Shining at the center of the nebula is an ultra-hot central star, a white dwarf that has burned up its hydrogen. “This star is now small and hot, but is surrounded by cool dust,” said Joel Kastner, another team member, from the Rochester Institute of Technology USA. “We think all that gas and dust we see thrown all over the place must have come from that one star, but it was tossed in very specific directions by the companion stars.”
There are also a series of spiral structures moving out from the center. These concentric arches would be created when a companion orbits the central star while it is losing mass. Another companion is further out and is also visible in the picture.
Looking at a three-dimensional reconstruction of the data, the team also saw pairs of protuberances that may occur when astronomical objects eject matter in jet form. These are irregular and shoot out in different directions, possibly implying a triple star interaction at the center.
De Marco says: “We first inferred the presence of a close companion because of the dusty disk around the central star, the farther partner that created the arches and the super far companion that you can see in the image. Once we saw the jets, we knew there had to be another star or even two involved at the center, so we believe there are one or two very close companions, an additional one at middle distance and one very far away. If this is the case, there are four or even five objects involved in this messy death.”

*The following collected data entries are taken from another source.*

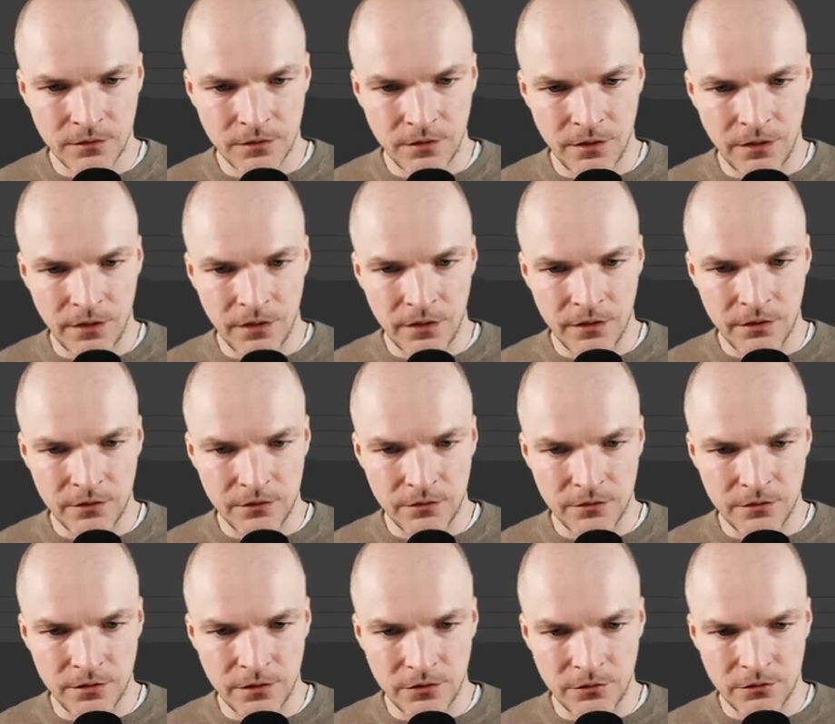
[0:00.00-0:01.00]
And this
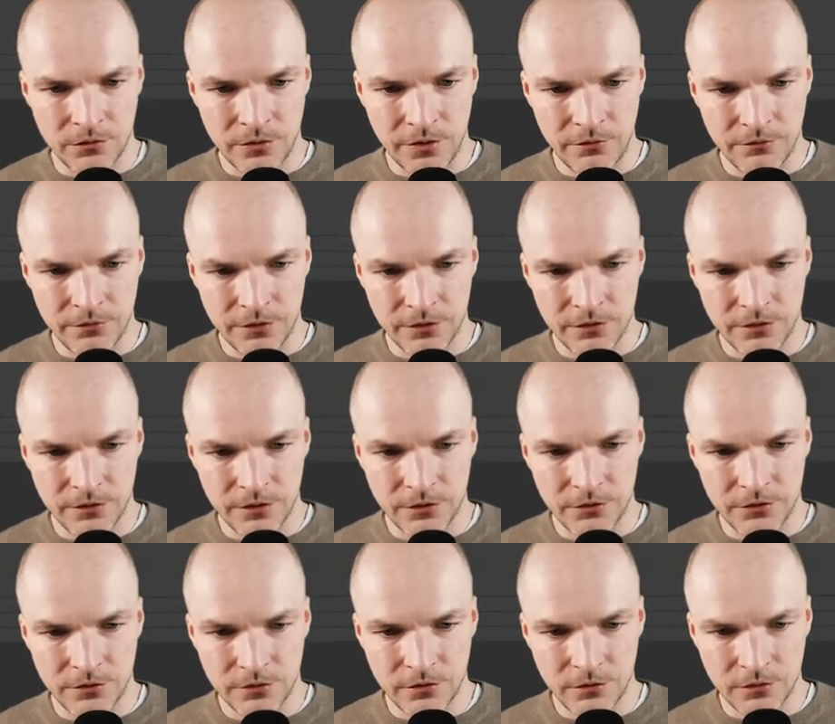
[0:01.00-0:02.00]
is how the crafting
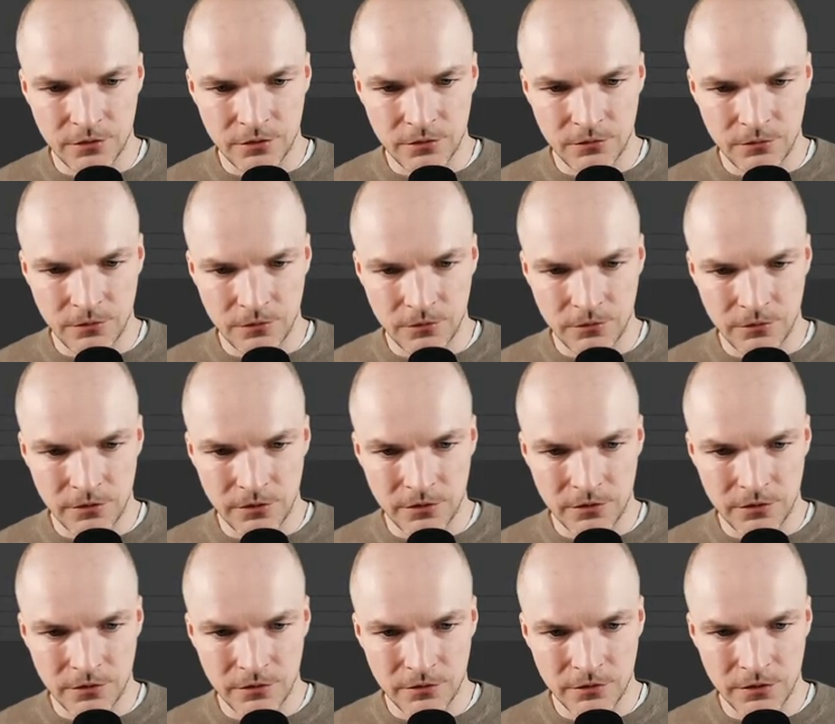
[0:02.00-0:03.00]
station looks with all
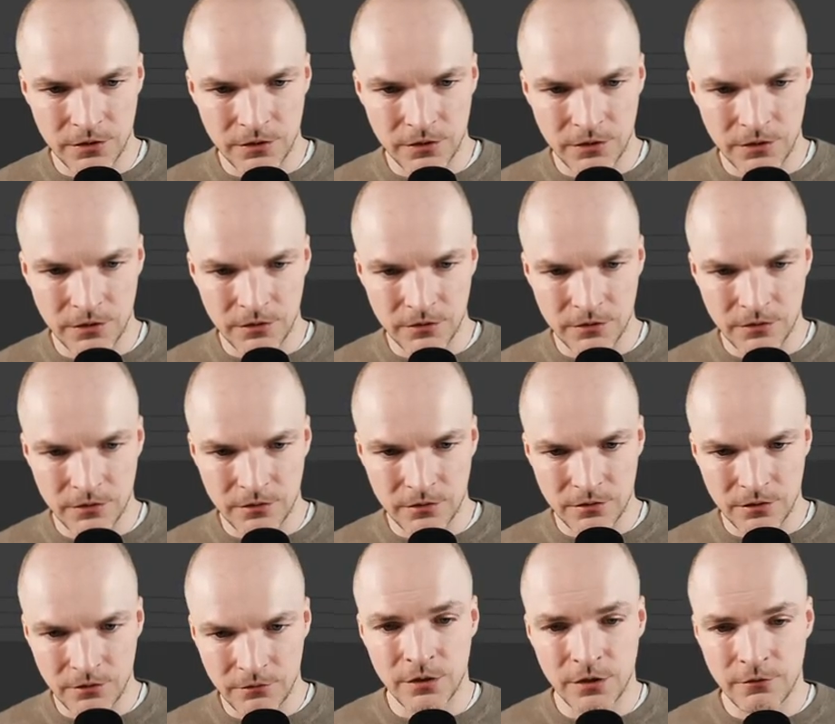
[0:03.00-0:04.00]
these little details and
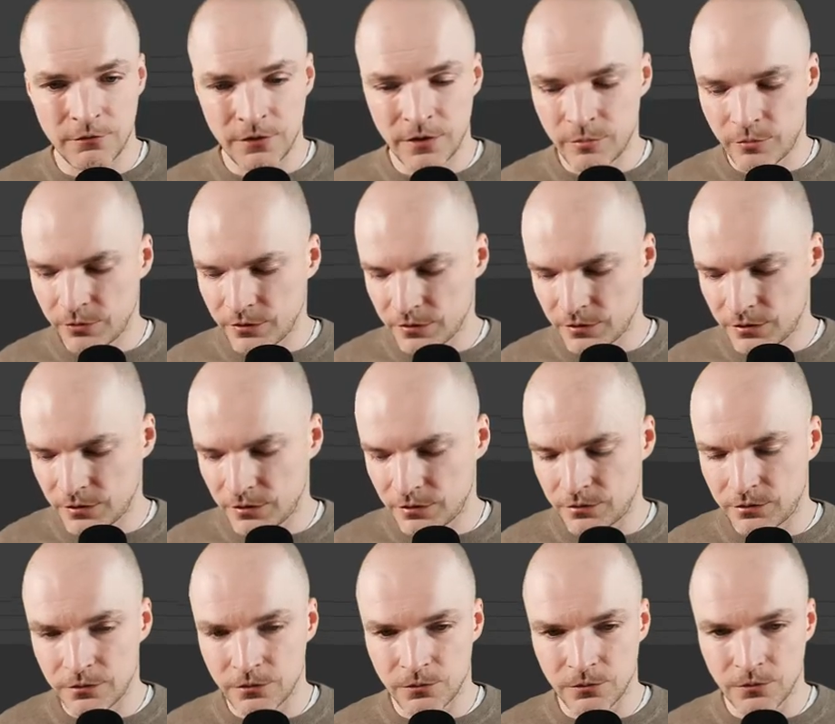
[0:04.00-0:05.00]
stuff. If I press
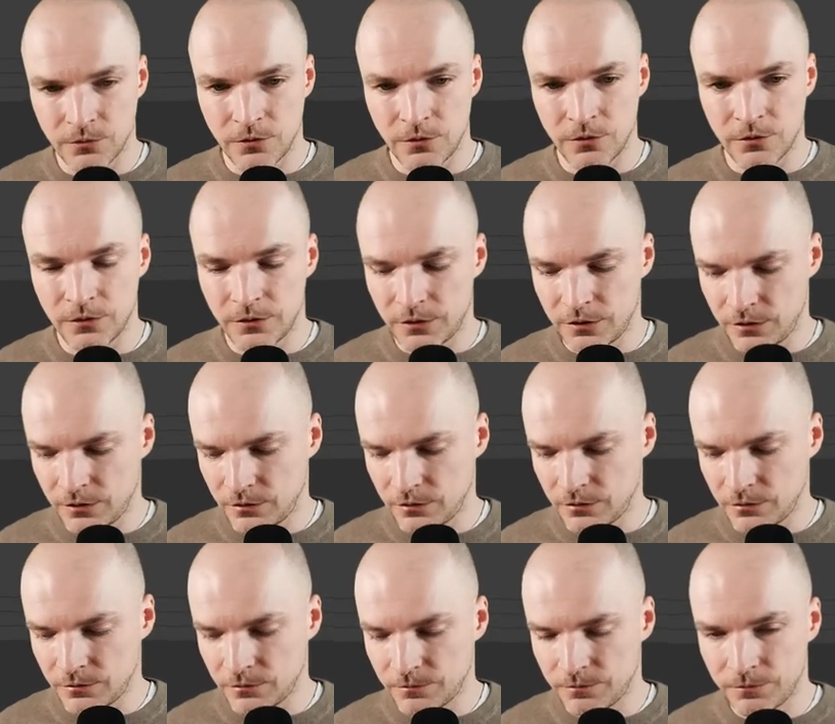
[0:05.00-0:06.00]
0
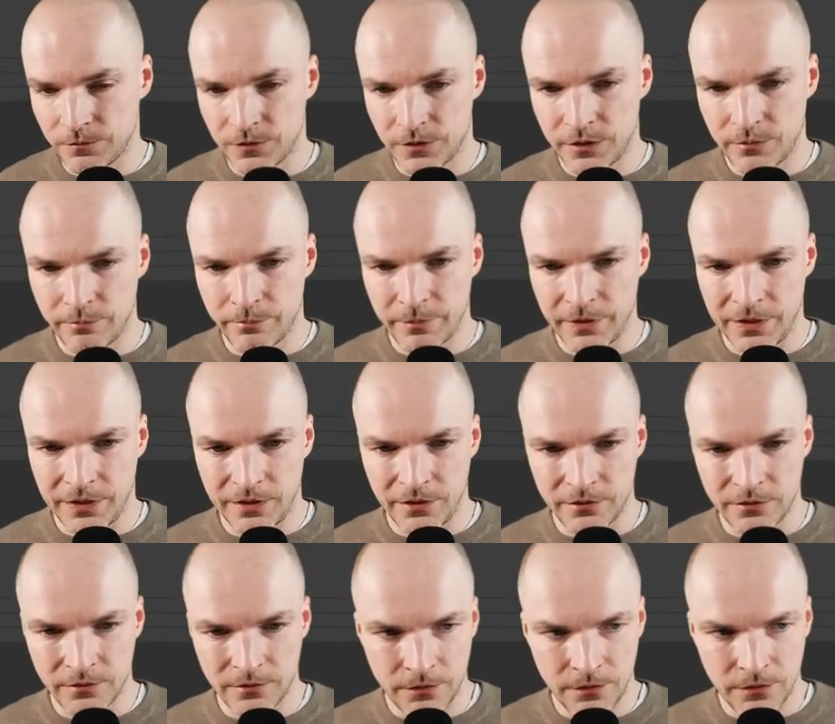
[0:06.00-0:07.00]
on
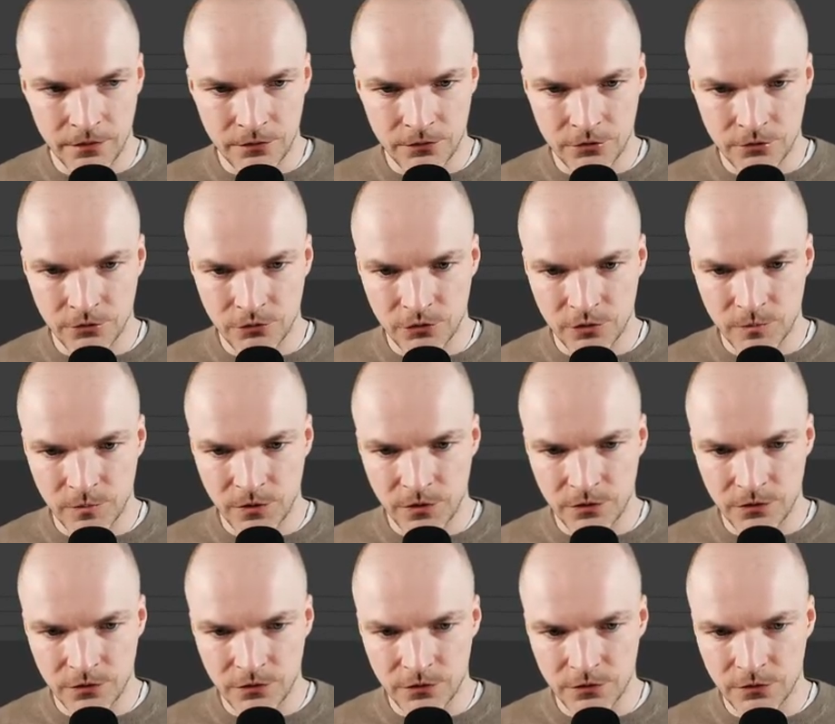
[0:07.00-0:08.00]
numpad, it shows me
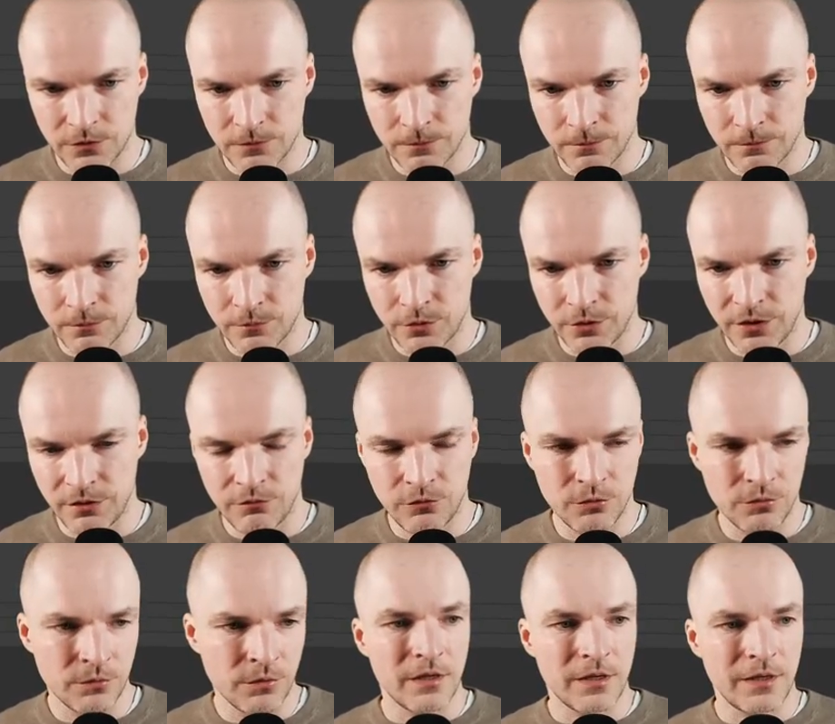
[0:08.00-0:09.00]
this preview.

Reference: “The messy death of a multiple star system and the resulting planetary nebula as observed by JWST” by Orsola De Marco, Muhammad Akashi, Stavros Akras, Javier Alcolea, Isabel Aleman, Philippe Amram, Bruce Balick, Elvire De Beck, Eric G. Blackman, Henri M. J. Boffin, Panos Boumis, Jesse Bublitz, Beatrice Bucciarelli, Valentin Bujarrabal, Jan Cami, Nicholas Chornay, You-Hua Chu, Romano L. M. Corradi, Adam Frank, D. A. García-Hernández, Jorge García-Rojas, Guillermo García-Segura, Veronica Gómez-Llanos, Denise R. Gonçalves, Martín A. Guerrero, David Jones, Amanda I. Karakas, Joel H. Kastner, Sun Kwok, Foteini Lykou, Arturo Manchado, Mikako Matsuura, Iain McDonald, Brent Miszalski, Shazrene S. Mohamed, Ana Monreal-Ibero, Hektor Monteiro, Rodolfo Montez Jr, Paula Moraga Baez, Christophe Morisset, Jason Nordhaus, Claudia Mendes de Oliveira, Zara Osborn, Masaaki Otsuka, Quentin A. Parker, Els Peeters, Bruno C. Quint, Guillermo Quintana-Lacaci, Matt Redman, Ashley J. Ruiter, Laurence Sabin, Raghvendra Sahai, Carmen Sánchez Contreras, Miguel Santander-García, Ivo Seitenzahl, Noam Soker, Angela K. Speck, Letizia Stanghellini, Wolfgang Steffen, Jesús A. Toalá, Toshiya Ueta, Griet Van de Steene, Hans Van Winckel, Paolo Ventura, Eva Villaver, Wouter Vlemmings, Jeremy R. Walsh, Roger Wesson and Albert A. Zijlstra, 8 December 2022, Nature Astronomy.